Gaining a great deal of weight to lift a great deal of weight. Clearly, this is mostly a "guy thing" where the goal is the bigger the better. People who exercise but are obviously overweight and overfat are again not impressive. For a man, for example, weighing between 200 and 250 in order to squat with 400 proves nothing except that the guy is likely overweight and not that strong for his size. The idea is to gain muscle - difficult to be sure - and to be strong for your size at a healthy, relatively low body fat.
Getting fixated on the "numbers". Exactly how much resistance you can use in any given exercise depends a great deal on such factors as leverage and neuromuscular efficiency (genetically mediated factors not subject to change), range of motion, repetition cadence, acceleration and deceleration in reps, order of an exercise in a routine, and time between exercises. Your muscles respond to intensity and tension not a specific force as represented by resistance per se on a bar or machine. If you practice the absolute best form, you may not be using "big" weights in various movements but you will be providing your muscles with an optimal stimulus.

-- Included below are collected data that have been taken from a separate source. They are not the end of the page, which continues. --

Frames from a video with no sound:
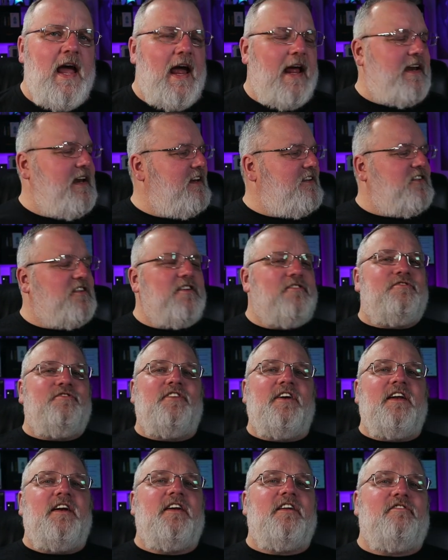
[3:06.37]
and it's
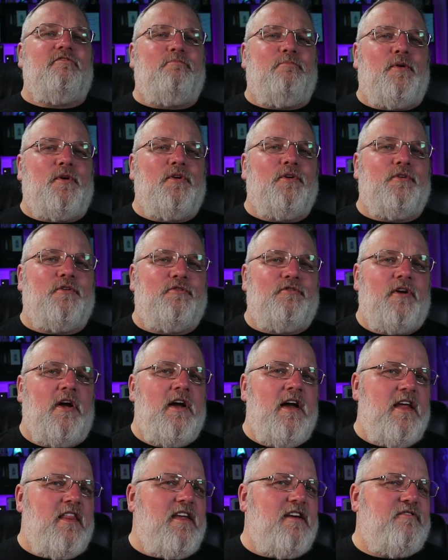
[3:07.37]
definitive
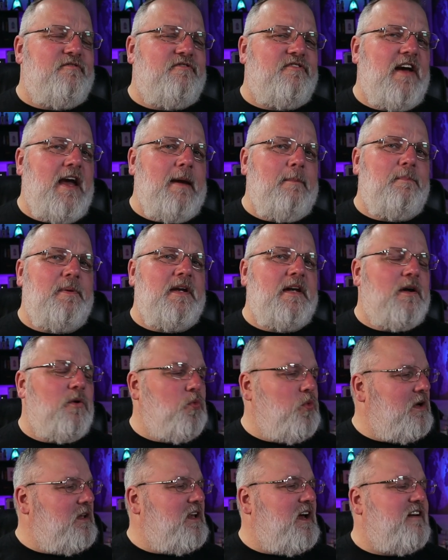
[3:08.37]
proof that vaping
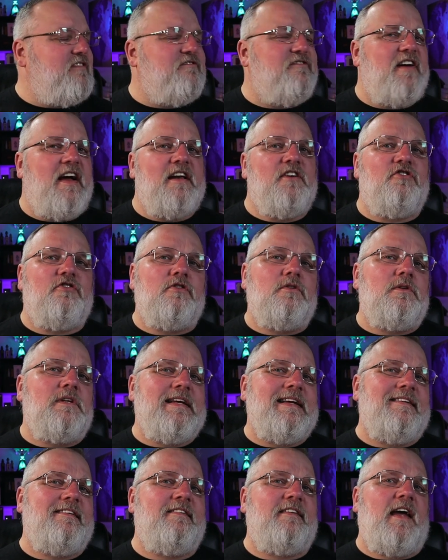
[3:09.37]
will
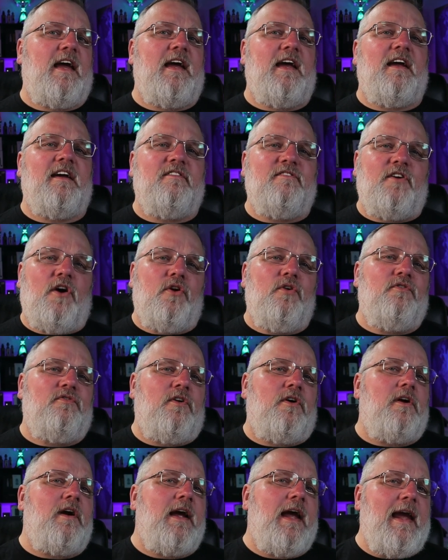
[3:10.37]
eventually save
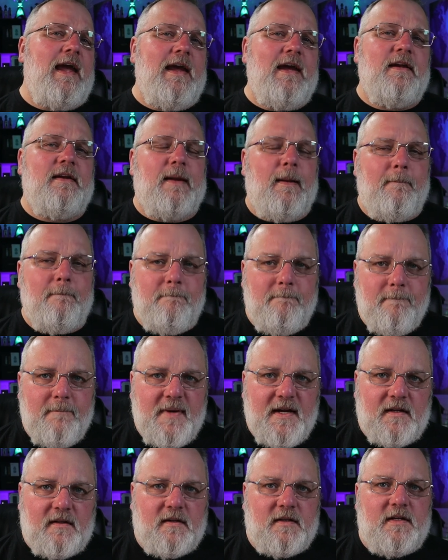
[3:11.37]
over 8
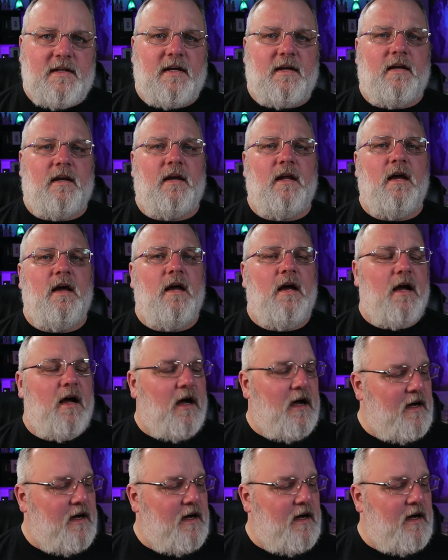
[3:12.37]
million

Planning your nutrition around supplements. There's virtually nothing in any "nutritional supplement" that you can't obtain at a fraction of the cost from real food. Plus real food has many other nutrients not found in supplements. Most supplements have little or no scientific data to back any claims made and it's doubtful that any supplements ever took an "average Jane or Joe" to star status. Further, various hormone derivatives sold over-the-counter as "nutritional supplements" are basically untested, unproven, potentially dangerous substances.
Believing what the trainers in gyms and health clubs tell you. Many trainers are sincere and honest but if any of the things they tell you are on this list, the best advice is to walk away while you're still intact.